As Haas gained popularity around the world, so did speed-painting in the pageant community. New York Magazine even called her “the mother of the pageant speed-painting movement” in 2016. (“I was 26 when they called me and told me that, so I wasn’t keen on the word ‘mother,’ but I was like, ‘Whatever, I’ll take it!’ ” Haas jokes.)
Greg Gayne/Disney General Entertainment Content via Getty
And today, her act is even more elaborate and ambitious than what she showed off on the Miss Tennessee stage over a decade ago. Her canvases are bigger, her audiences larger and her outfits even sparklier.
“I like to entertain — to me it’s a science,” says Haas. “I’m your speed-painter Barbie, you could say.”
For Haas, her success is vindication after so many people — “stuffy” art professors who told Haas her work wasn’t “conceptual” enough, or “butthead” pageant judges who made snarky comments about her wardrobe — that she could make her dreams a reality.

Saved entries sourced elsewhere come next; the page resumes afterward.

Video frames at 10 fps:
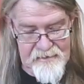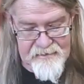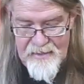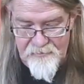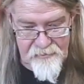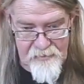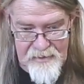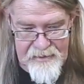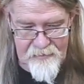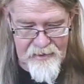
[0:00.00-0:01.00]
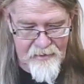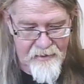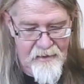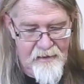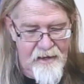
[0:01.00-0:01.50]
this got really weird.
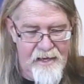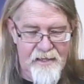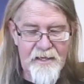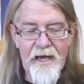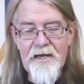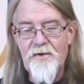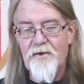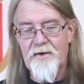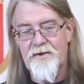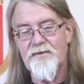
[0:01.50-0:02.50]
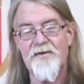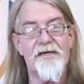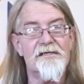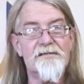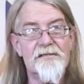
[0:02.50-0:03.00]
Had a guy who ordered
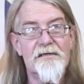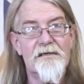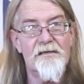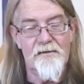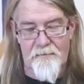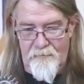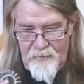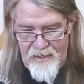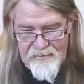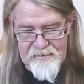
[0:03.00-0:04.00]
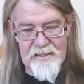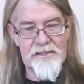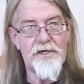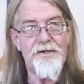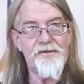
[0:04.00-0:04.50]
this. It's the
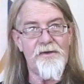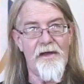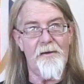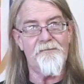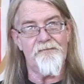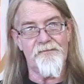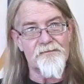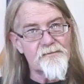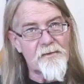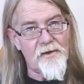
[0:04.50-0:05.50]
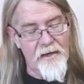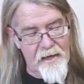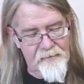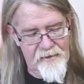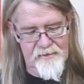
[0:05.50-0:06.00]
exhaust clamp
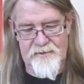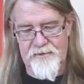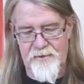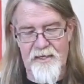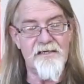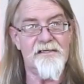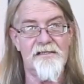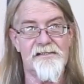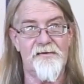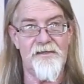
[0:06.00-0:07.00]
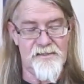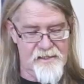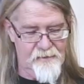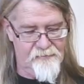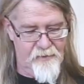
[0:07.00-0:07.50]
to a 1970s
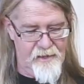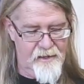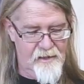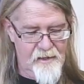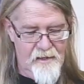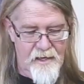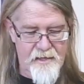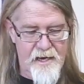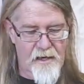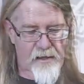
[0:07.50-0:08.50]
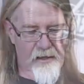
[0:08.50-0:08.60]
T140. And yeah,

“I like to look at my house because I’ve never lived in a house this big,” says Haas over the phone at the end of the interview, sitting in her home office. “I don’t look at my trophies or my accolades for encouragement. I look at my house, and I think of what my mom told me — that I could be whatever I wanted to be.”
Nearly every wall in her house has a mural she’s painted, and her office is covered in hearts.

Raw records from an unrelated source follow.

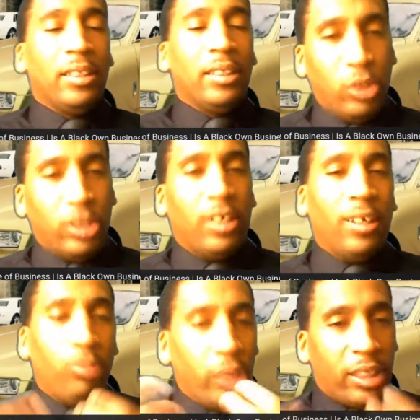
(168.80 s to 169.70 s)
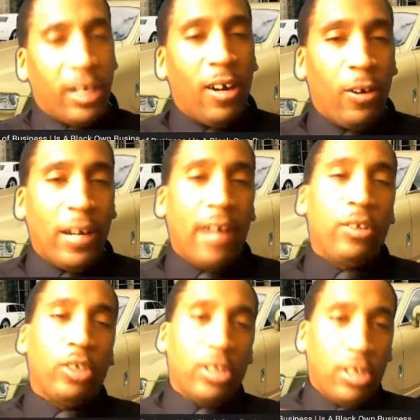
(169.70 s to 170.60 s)
you're gonna be called out.
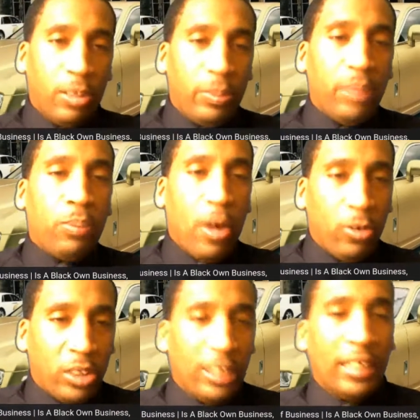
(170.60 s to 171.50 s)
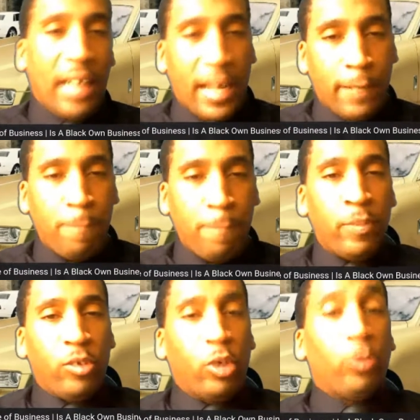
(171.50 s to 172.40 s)
You're gonna be brought to the light.
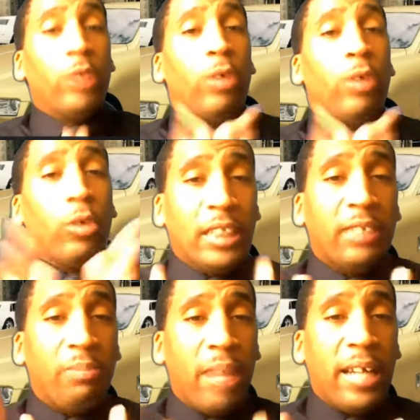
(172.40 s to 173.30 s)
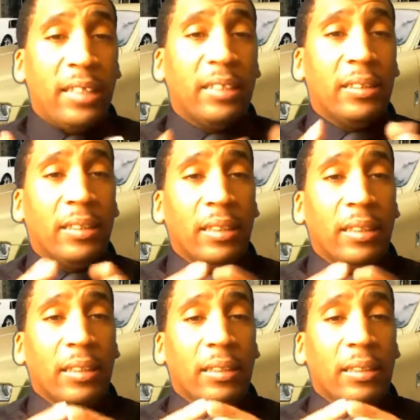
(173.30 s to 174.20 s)
So we want to just make the
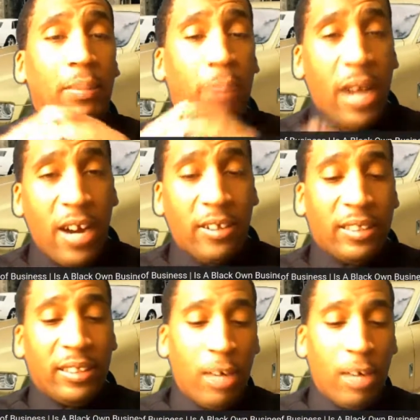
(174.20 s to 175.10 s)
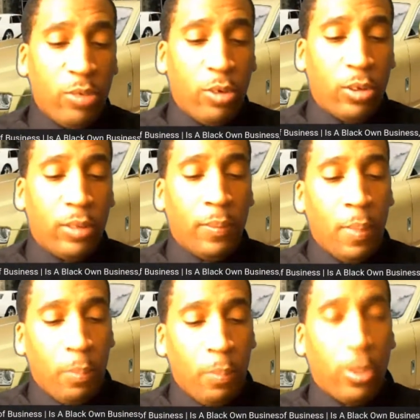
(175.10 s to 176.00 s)
comparison, or we want to
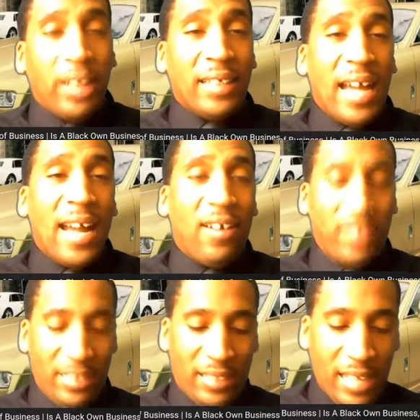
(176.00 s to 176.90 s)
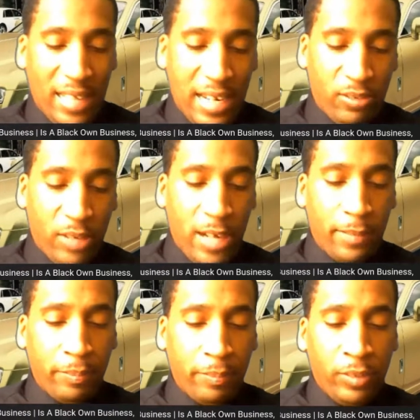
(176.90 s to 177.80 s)
break down these signs, right?
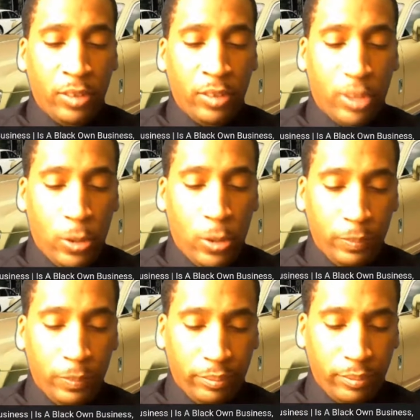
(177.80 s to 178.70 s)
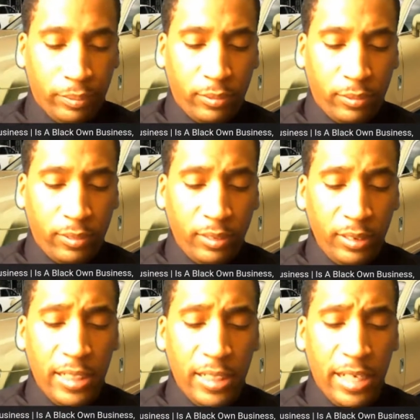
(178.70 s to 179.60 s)
So
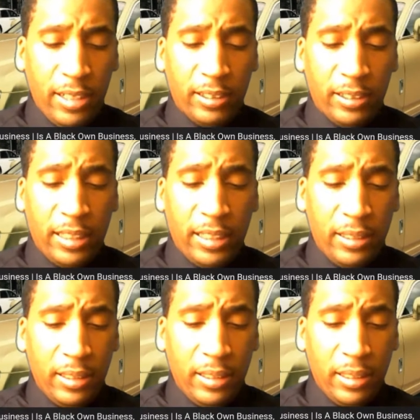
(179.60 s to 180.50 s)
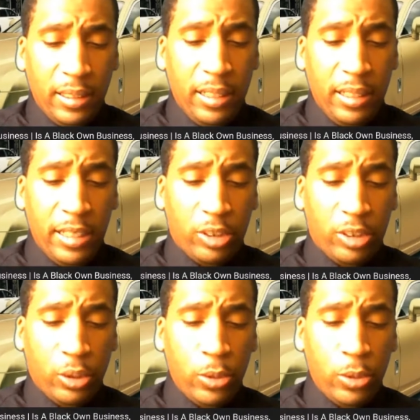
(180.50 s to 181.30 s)
let us get into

“This house never had a chance — white walls everywhere,” she laughs. “It looks like a crazy person painted it.”
Courtesy Jessica Haas
And maybe she was crazy for chasing her lofty aspirations of becoming an artist, Haas says.
“I came from poverty,” she says again. “And I did this with my own hands.”
“I’m proof that you can and you should believe in your dreams — that you should go after them, because if you don’t, who will?” says Haas. “Honestly, how weird. I’m a speed-painter!”